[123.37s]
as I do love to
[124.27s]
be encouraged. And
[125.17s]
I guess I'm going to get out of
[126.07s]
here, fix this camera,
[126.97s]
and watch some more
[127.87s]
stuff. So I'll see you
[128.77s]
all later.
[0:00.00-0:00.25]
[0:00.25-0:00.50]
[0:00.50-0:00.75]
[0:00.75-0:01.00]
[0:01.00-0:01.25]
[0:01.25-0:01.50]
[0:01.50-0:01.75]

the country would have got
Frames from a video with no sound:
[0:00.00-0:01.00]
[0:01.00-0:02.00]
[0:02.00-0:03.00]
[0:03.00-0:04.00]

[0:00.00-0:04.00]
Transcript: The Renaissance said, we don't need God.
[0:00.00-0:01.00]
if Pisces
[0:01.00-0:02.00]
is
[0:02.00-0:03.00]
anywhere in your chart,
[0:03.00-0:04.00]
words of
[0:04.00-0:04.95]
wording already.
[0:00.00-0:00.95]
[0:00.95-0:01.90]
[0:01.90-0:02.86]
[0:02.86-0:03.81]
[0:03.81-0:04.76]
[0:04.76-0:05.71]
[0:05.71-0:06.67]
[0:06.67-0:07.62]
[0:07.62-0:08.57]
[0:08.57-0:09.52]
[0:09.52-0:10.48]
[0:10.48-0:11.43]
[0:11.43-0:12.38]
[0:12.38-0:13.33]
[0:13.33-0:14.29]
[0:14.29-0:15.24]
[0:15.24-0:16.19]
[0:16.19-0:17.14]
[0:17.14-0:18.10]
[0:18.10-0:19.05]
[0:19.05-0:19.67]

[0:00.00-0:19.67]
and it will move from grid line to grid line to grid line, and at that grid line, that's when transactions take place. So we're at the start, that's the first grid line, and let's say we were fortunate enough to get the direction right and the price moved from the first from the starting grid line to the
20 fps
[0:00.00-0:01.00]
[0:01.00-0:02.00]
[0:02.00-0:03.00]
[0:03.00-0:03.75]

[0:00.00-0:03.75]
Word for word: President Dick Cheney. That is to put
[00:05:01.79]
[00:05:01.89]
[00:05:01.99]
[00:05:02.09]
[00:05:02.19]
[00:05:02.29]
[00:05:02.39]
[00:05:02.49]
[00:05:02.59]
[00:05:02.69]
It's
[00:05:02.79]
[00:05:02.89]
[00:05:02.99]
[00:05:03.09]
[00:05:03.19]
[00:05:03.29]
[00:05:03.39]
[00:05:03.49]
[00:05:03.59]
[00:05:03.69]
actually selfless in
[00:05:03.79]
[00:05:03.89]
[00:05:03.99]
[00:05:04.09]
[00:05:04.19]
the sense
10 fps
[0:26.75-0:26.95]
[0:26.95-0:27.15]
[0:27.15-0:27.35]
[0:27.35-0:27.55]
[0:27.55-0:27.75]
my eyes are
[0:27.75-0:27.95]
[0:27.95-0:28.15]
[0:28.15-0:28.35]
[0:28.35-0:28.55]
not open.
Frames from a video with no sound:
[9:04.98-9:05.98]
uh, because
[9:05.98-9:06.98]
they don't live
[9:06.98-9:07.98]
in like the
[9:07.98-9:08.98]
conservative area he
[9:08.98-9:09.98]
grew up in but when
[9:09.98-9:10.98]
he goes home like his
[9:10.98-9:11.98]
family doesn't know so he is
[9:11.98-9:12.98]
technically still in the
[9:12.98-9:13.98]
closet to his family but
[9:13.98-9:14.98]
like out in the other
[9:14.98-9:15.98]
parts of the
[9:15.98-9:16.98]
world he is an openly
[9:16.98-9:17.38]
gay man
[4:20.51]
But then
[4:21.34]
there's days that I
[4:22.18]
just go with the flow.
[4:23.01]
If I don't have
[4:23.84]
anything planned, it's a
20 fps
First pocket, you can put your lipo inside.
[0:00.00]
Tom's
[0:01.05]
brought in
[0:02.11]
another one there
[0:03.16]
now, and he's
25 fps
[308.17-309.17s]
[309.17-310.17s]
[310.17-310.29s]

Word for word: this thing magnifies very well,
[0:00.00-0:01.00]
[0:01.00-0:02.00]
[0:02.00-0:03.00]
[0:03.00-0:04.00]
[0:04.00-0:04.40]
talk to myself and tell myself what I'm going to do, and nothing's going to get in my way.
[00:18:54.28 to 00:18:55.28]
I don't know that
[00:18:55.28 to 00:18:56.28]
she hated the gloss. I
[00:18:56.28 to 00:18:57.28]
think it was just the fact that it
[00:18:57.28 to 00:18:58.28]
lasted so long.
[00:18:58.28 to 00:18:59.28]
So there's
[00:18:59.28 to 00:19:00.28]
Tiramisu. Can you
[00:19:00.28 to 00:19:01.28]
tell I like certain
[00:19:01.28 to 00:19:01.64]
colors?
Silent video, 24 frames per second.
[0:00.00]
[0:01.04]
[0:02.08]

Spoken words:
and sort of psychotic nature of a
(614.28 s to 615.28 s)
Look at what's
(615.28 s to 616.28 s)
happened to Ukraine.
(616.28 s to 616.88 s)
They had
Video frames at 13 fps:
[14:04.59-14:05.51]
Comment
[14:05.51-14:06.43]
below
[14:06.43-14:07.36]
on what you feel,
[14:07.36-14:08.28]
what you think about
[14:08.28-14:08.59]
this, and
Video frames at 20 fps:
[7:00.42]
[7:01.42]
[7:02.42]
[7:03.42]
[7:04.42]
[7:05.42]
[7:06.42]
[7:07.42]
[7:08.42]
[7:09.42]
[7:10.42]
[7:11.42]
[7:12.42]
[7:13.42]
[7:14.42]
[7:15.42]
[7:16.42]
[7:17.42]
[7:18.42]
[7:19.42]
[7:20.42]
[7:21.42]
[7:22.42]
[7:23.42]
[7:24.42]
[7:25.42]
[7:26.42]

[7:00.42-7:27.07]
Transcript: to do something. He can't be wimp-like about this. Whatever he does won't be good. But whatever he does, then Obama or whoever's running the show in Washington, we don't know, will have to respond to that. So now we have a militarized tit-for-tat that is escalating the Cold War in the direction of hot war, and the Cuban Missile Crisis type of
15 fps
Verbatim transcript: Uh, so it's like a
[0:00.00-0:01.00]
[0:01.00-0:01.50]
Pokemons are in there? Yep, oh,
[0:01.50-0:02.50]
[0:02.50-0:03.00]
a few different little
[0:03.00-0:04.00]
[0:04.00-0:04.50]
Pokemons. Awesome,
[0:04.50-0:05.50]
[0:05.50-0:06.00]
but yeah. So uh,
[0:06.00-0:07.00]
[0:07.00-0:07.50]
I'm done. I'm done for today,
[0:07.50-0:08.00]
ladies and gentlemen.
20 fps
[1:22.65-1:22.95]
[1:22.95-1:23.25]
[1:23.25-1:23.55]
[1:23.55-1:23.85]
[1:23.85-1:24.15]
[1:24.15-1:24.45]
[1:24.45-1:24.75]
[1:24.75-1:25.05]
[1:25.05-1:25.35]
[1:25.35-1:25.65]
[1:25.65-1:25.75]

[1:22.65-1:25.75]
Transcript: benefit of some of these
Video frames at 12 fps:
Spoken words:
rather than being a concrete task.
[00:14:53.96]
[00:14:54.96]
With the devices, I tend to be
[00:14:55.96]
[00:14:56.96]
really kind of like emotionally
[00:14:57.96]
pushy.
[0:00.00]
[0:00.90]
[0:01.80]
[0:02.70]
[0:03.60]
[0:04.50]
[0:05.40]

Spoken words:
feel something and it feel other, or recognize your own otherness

□ □ □ □ □

• [ASSIGNED TASK] Only those lines of the entries above that run from the line containing "Transcript: The Renaissance" to the line containing "[0:13.33-0:14.29]", both included, should be transcribed exactly.

• [SOLUTION FOR THIS TASK]
Transcript: The Renaissance said, we don't need God.
[0:00.00-0:01.00]
if Pisces
[0:01.00-0:02.00]
is
[0:02.00-0:03.00]
anywhere in your chart,
[0:03.00-0:04.00]
words of
[0:04.00-0:04.95]
wording already.
[0:00.00-0:00.95]
[0:00.95-0:01.90]
[0:01.90-0:02.86]
[0:02.86-0:03.81]
[0:03.81-0:04.76]
[0:04.76-0:05.71]
[0:05.71-0:06.67]
[0:06.67-0:07.62]
[0:07.62-0:08.57]
[0:08.57-0:09.52]
[0:09.52-0:10.48]
[0:10.48-0:11.43]
[0:11.43-0:12.38]
[0:12.38-0:13.33]
[0:13.33-0:14.29]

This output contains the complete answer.